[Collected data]
*** Block opens ***
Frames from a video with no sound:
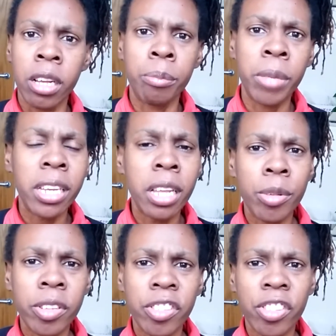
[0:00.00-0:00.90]

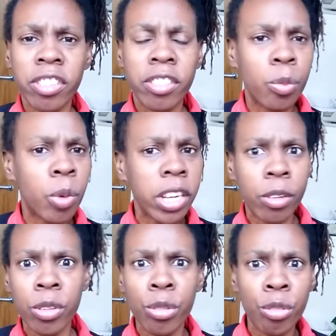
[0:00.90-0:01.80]
neighbor suggested, why
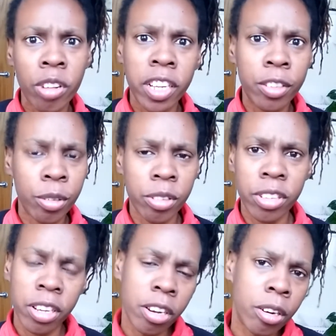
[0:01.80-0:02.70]
don't you try
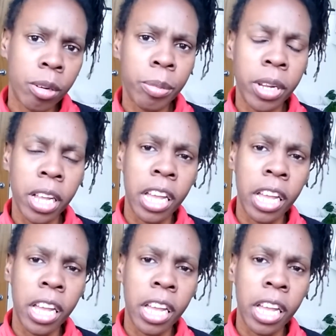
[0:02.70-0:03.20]
Tulsi herb?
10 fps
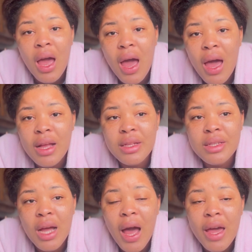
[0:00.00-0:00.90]
And
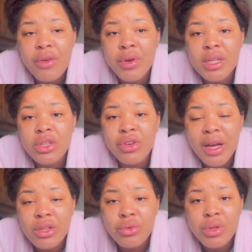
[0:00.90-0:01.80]
I really try
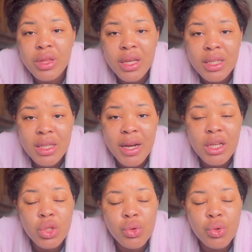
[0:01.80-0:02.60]
and do the things that I enjoy.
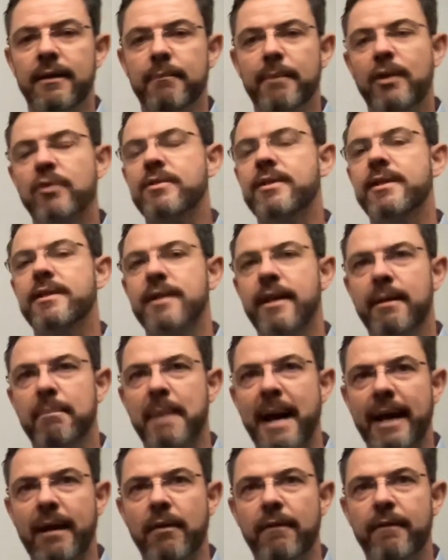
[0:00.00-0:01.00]
because it's in the
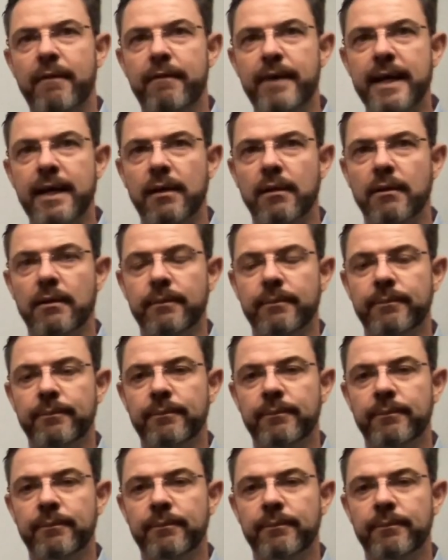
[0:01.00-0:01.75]
back of the vehicle.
*** Block closes ***
- **Work item**:
Quote each entry above verbatim and drop the pictures.

- **Written solution**:
Frames from a video with no sound:
[0:00.00-0:00.90]

[0:00.90-0:01.80]
neighbor suggested, why
[0:01.80-0:02.70]
don't you try
[0:02.70-0:03.20]
Tulsi herb?
10 fps
[0:00.00-0:00.90]
And
[0:00.90-0:01.80]
I really try
[0:01.80-0:02.60]
and do the things that I enjoy.
[0:00.00-0:01.00]
because it's in the
[0:01.00-0:01.75]
back of the vehicle.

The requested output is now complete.